Attempt to access raw device paths to bypass the virtual file system.

powershell
# Attempt to access the raw volume path via GlobalRoot
Get-Content "\\?\GlobalRoot\Device\HarddiskVolume1\Windows\System32\drivers\etc\hosts"

# Attempt to access the physical drive directly
Get-Content "\\.\PhysicalDrive0"

Expected Audit Failure:fileOp with action: "deny" and reason: "invalidTarget". Access to \\?\, \\.\, and \??\ namespaces must be explicitly blocked unless allowlisted.

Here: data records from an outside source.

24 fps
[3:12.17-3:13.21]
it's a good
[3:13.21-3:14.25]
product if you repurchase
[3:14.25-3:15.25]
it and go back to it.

Create recursive junction points to exhaust the path parsing logic.

powershell
# Create a recursive junction loop
New-Item -ItemType Directory -Path ".\Maze"
New-Item -ItemType Junction -Path ".\Maze\Loop" -Target ".\Maze"

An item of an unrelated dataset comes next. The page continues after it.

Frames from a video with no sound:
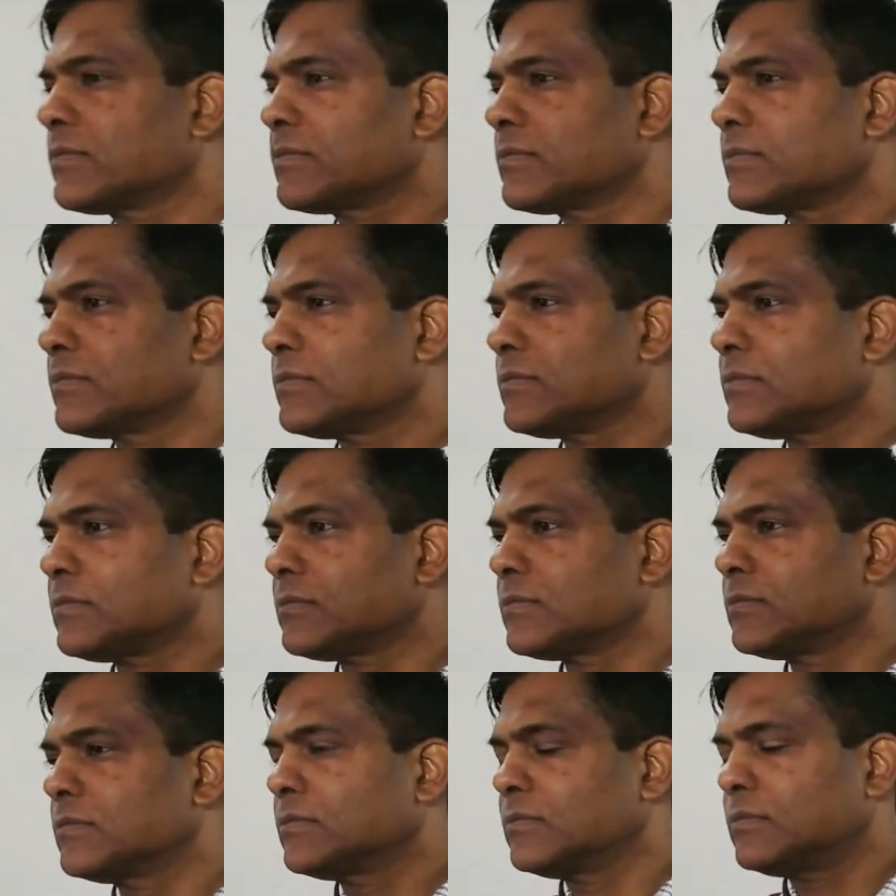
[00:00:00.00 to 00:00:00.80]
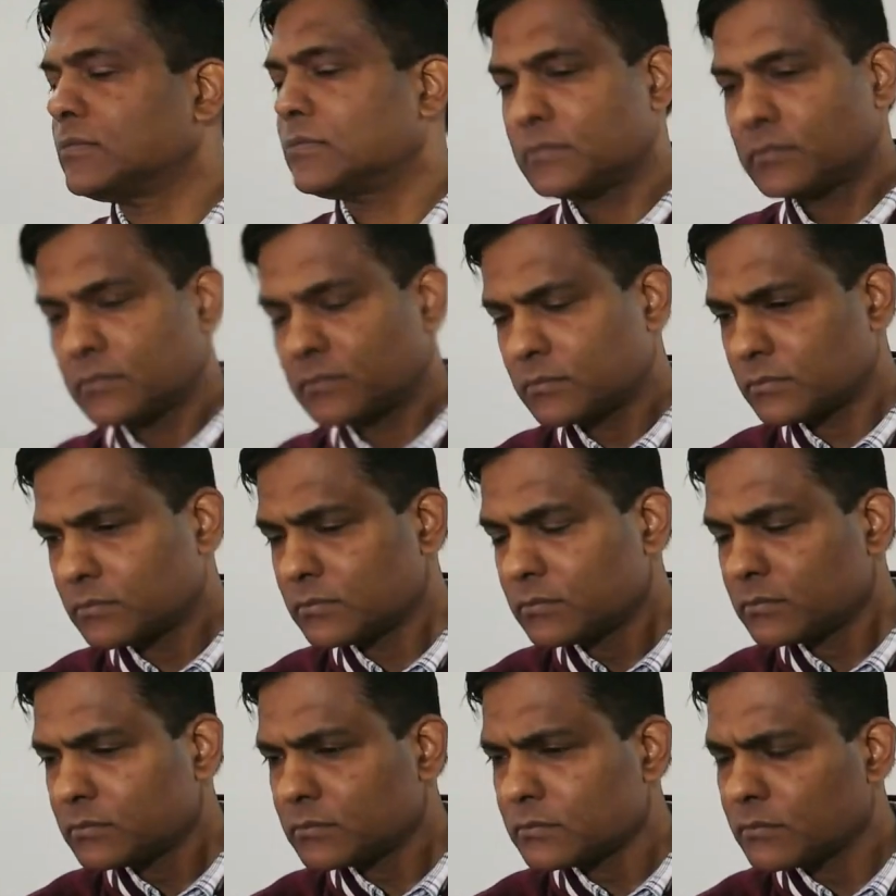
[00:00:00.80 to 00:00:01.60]

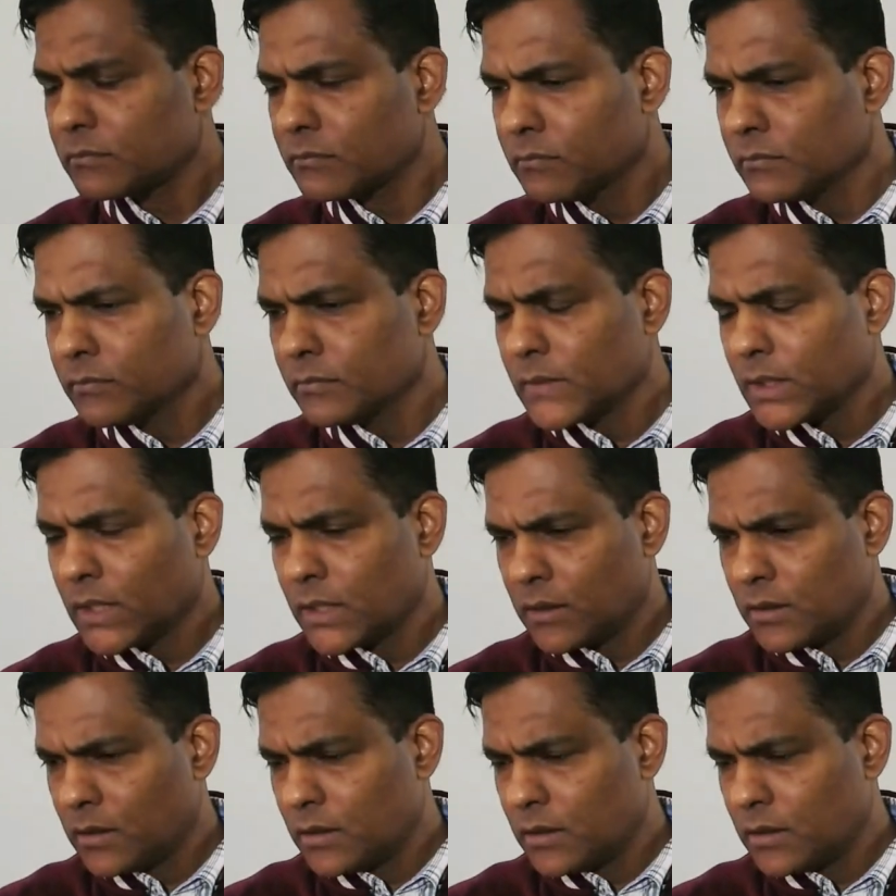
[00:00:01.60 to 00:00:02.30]
Nobody speaks.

# Attempt deep recursion (path exhaustion)
Get-ChildItem -Path ".\Maze\Loop\Loop\Loop\Loop" -Recurse

Expected Audit Failure:fileOp with action: "deny" and reason: "pathComplexity" or reason: "recursionLimit". The parser should detect the recursion loop or excessive depth.

Volume and Stream Evasion

Test the path parser against explicit stream syntax and volume GUIDs.

powershell
# Explicit $DATA stream access
Get-Content ".\sensitive.txt::$DATA"

# Volume GUID access (bypass drive letter)
# 1. Find a volume GUID
$vol = Get-WmiObject -Class Win32_Volume | Select-Object -First 1 -ExpandProperty DeviceID
# 2. Attempt access via GUID (e.g., \\?\Volume{...}\Windows\...)
Get-ChildItem -Path "$vol\Windows\System32\drivers\etc\hosts"

Expected Audit Failure:

  • Streams: fileOp denied with reason: "alternateDataStream" or normalized to base file and blocked.
  • Volumes: fileOp denied with reason: "invalidTarget" (access to \\?\ namespace).

Evidence Requirements

  • Audit category: fileOp with action, outcome, reason, and the normalized/target path.
  • When links are attempted: include operation: link and target resolution result.

Troubleshooting

  • Verify canonicalization is enabled; check Storage Context definitions and host path exposure via mounts.
  • Ensure device/UNC allowlists are minimal.